Consequently, the sensor was warmed up, and there was lots of color noise and plenty of hot pixels too. Prior to taking this photo, I have been shooting long exposures for over an hour. It was an 1,800-second exposure taken at night at the end of an extended long-exposure photoshoot using an Olympus OM-D E-M1 Mark II, which has since had two generational replacements.
#Lightroom classic 10.3 software#
It was one I shot for the sole purpose of testing noise reduction software over four years ago, long before I started writing for Fstoppers. So, I found the noisiest photo I had in my catalog. I was eager to push the software further.

Pushing the Noise Reduction to Its Limits I reiterate that none of the AI programs produced bad results. The differences in these results are seen at 100% and are minor. This is, of course, a subjective point of view. It left a very slight and not unpleasant graininess that I preferred to the overly smooth results of Lightroom's denoise tool. Topaz DeNoise used as a plugin for Lightroom. Nevertheless, it will be a welcome addition for those who use Lightroom, especially if they use older cameras and shoot moving subjects in low light. The advancements in sensor technology mean noise reduction is becoming redundant for photographers.Īdobe should have introduced this feature three years ago.
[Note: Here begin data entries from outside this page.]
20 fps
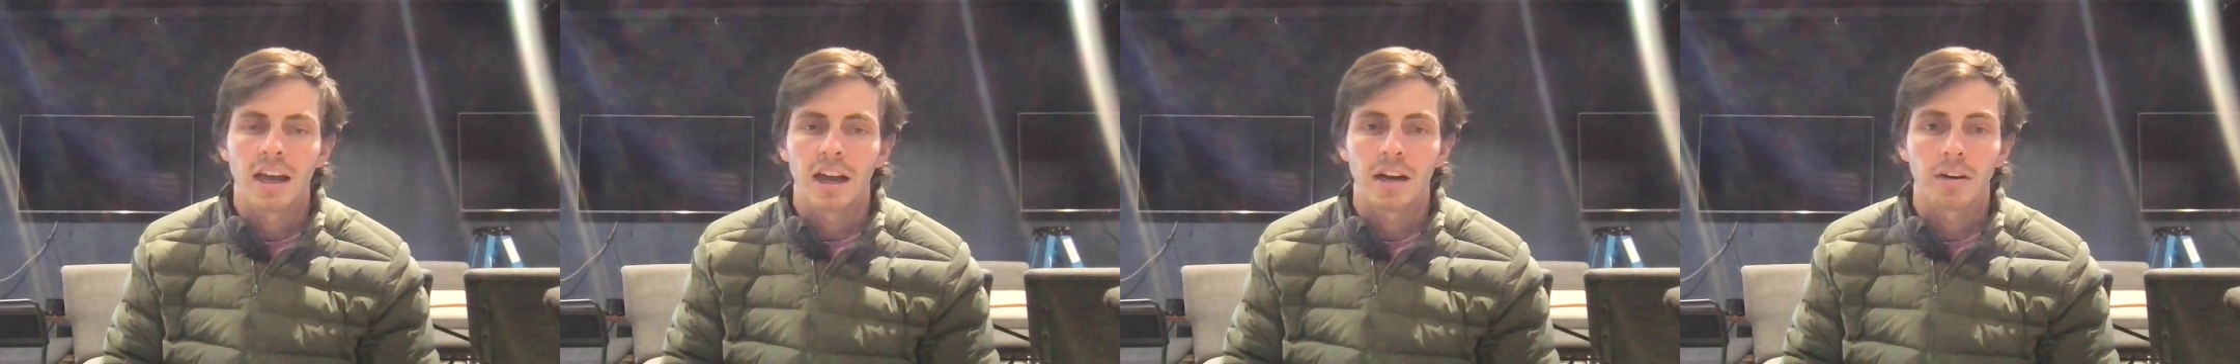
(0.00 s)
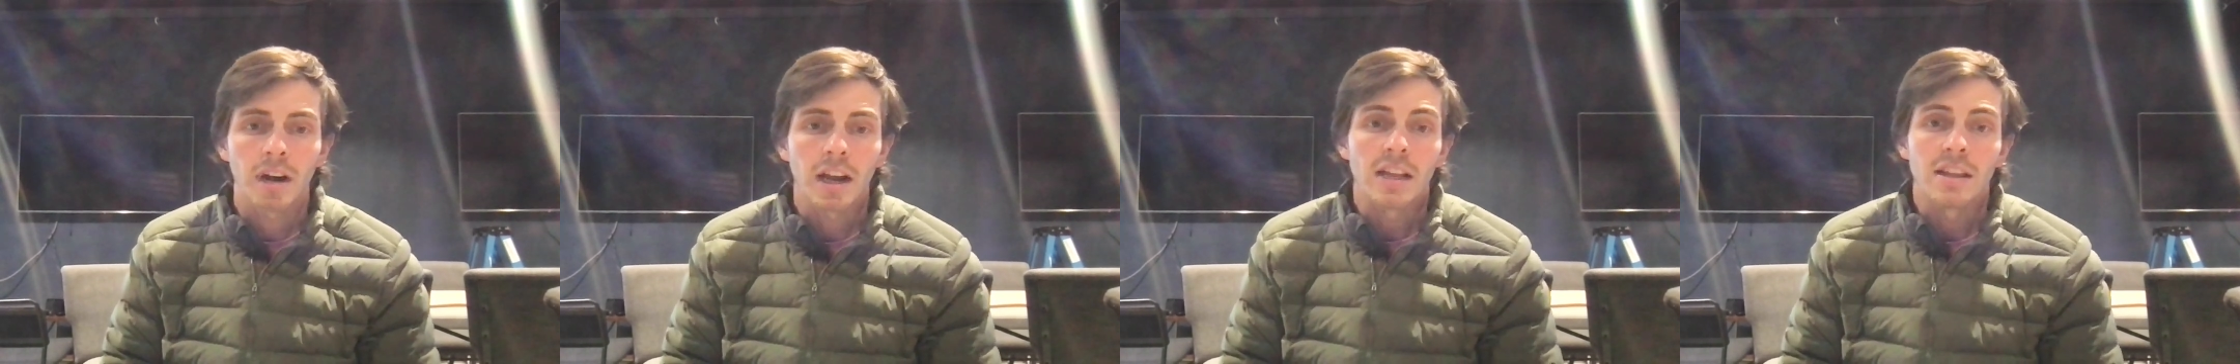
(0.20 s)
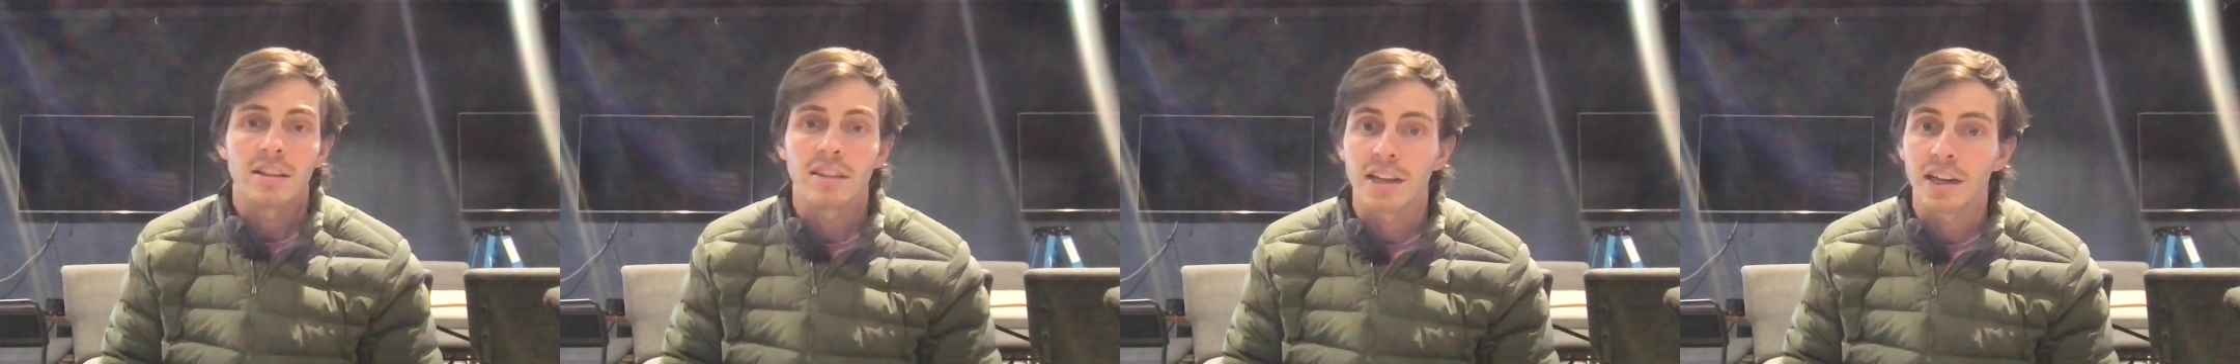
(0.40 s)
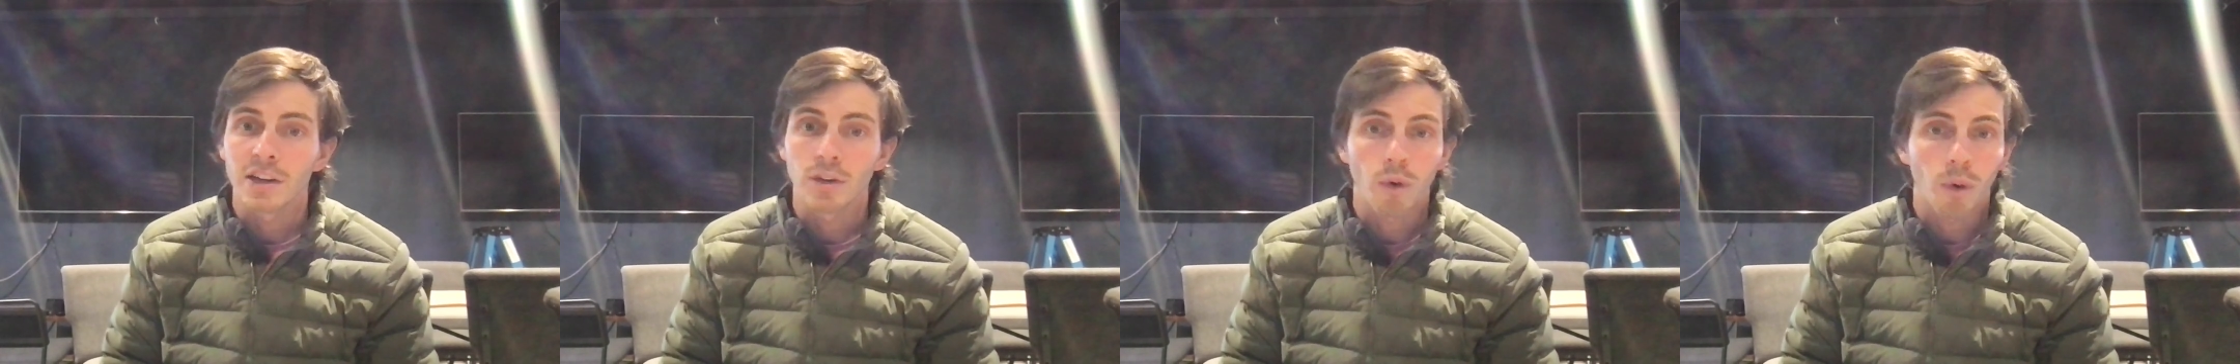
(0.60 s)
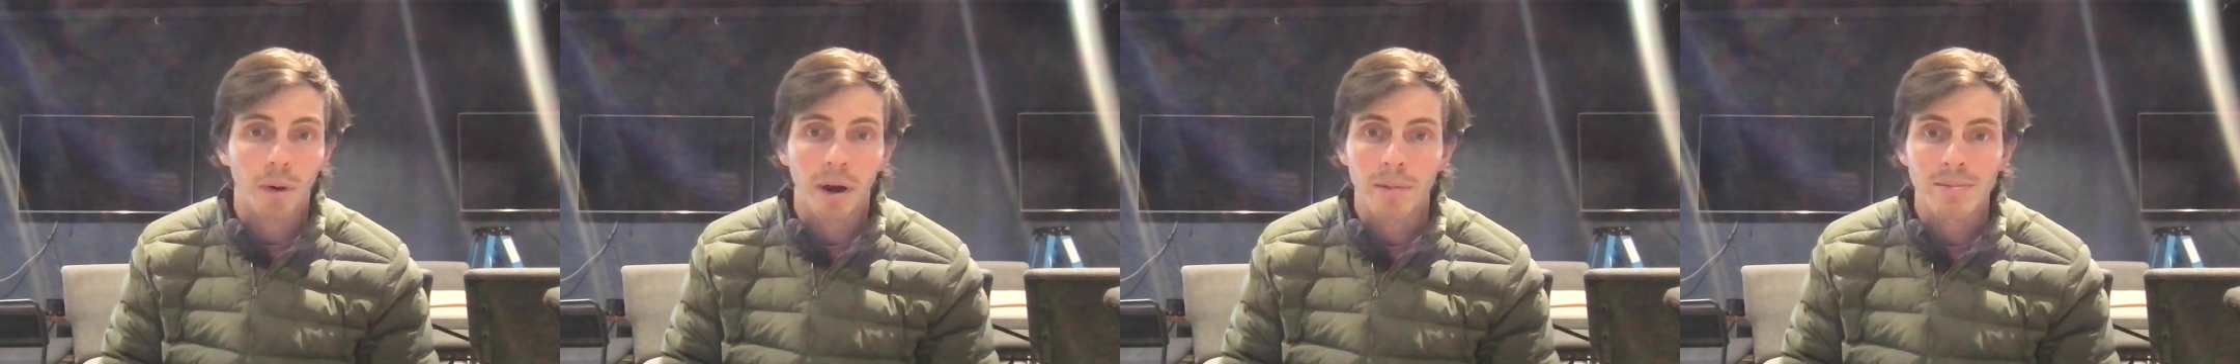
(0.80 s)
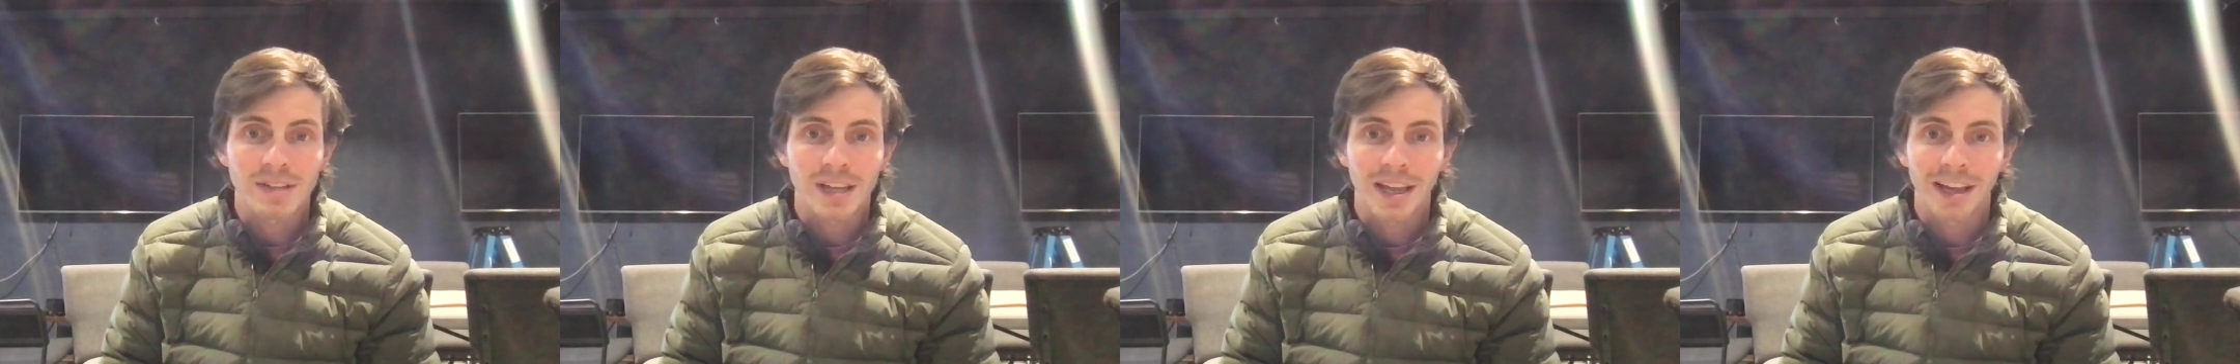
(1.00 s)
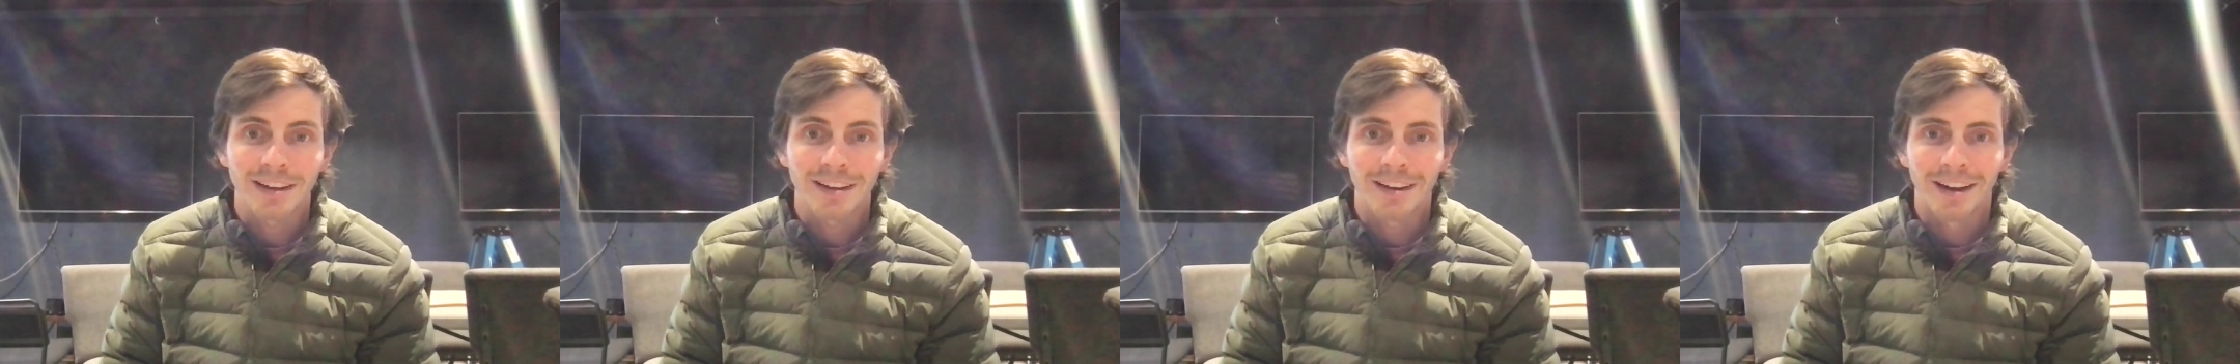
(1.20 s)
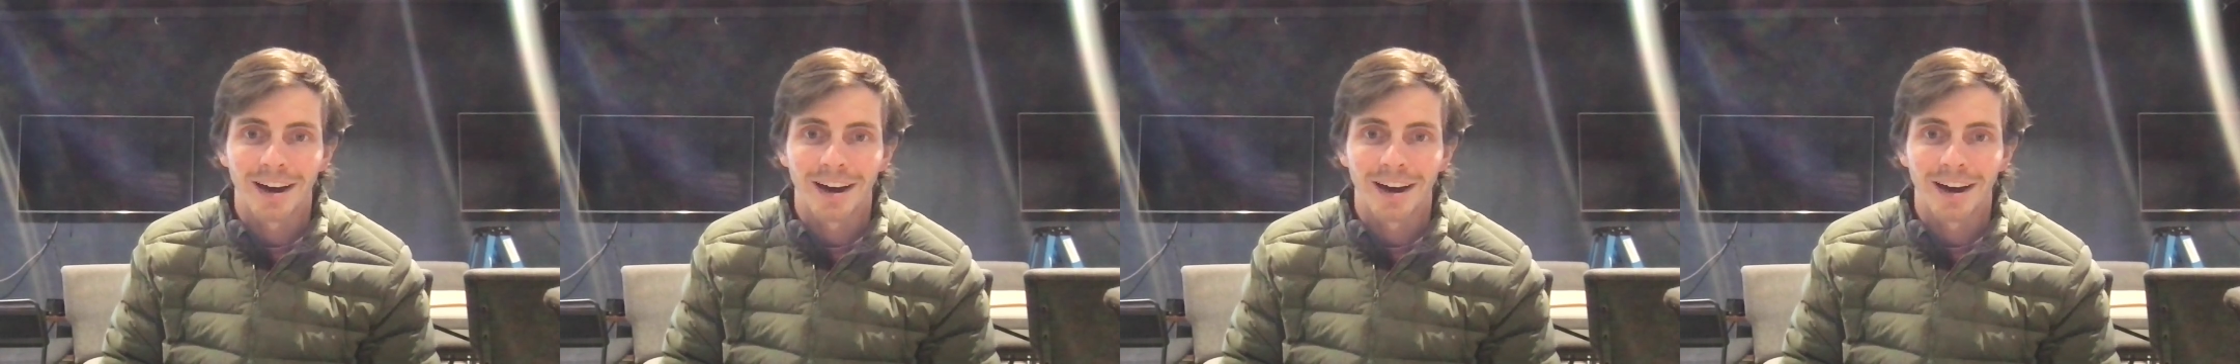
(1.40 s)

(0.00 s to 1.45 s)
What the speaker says: Great, then ignore what I'm saying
Modern cameras perform better than I ever need, and I suspect that is true for many others too. Furthermore, with my newest camera, I can shoot long exposures without having noisy images.
#Lightroom classic 10.3 iso#
I can use my OM-1 at ISO 6,400 or even 12,800 without thinking of applying noise reduction.Įven increasing shadows by two stops, noise is not an issue for me. I swapped to mirrorless Micro Four Thirds, and that doubled again to ISO 1,600, and then to ISO 3,200. My first DSLR I could use up to ISO 400 without the photos becoming too noisy to use. Please excuse the mixing of metaphors, but Adobe’s horse is not only escaping from the stable, but people stopped watching the race it should have been running in. The noise control was pretty good straight out of the camera. Closing the Stable Door After the Horse Has Bolted?Įven in the low light in the shelter of trees and underexposing by -2 EV to darken the background, putting the ISO up to 1,600 gave me 1/16,000th of a second, far faster than I needed to capture this image. Moreover, it will still be a popular plugin with Capture One owners even if it becomes redundant for Lightroom users Capture One does not currently have AI-based noise reduction. Meanwhile, Topaz Denoise, which is not an integral part of an asset management and raw development suite, is not the only tool in that company’s arsenal. The other standalone programs, like DxO Photolab 6, ON1 Photo Raw, and Capture One, are considered with high regard by their users, as they produce very different development results that many of their users prefer. However, there’s more to processing than noise reduction. Given that many people use these AI-based programs as plugins for Lightoom and Photoshop, there is concern that Adobe is creating a monopoly, as these third-party plugins will become redundant. I’ve just tested Lightroom’s new AI-driven noise reduction alongside other programs to see how well that would do compared to the other tools. Some are slightly better than others, but those differences were more to do with speed and usability than noise reduction performance. In the past, I’ve run numerous tests, running the same raw files through each, and every one of them does a more than adequate job. Even camera brands’ proprietary software provides its own AI noise reduction OM Workspace, growing in popularity with OM System users, has AI noise reduction built in.Īll those programs work well. In the case of DXO PhotoLab 6 and ON1 Photo Raw, they have also integrated AI noise reduction into their own asset management and raw development software. Those applications worked well as plugins for Lightroom and Photoshop.

There is already an array of AI-based noise reduction programs Topaz DeNoise AI, ON1 NoNoise AI, and DxO Deep Prime all performed much better than Adobe's appallingly bad muddy noise reduction results.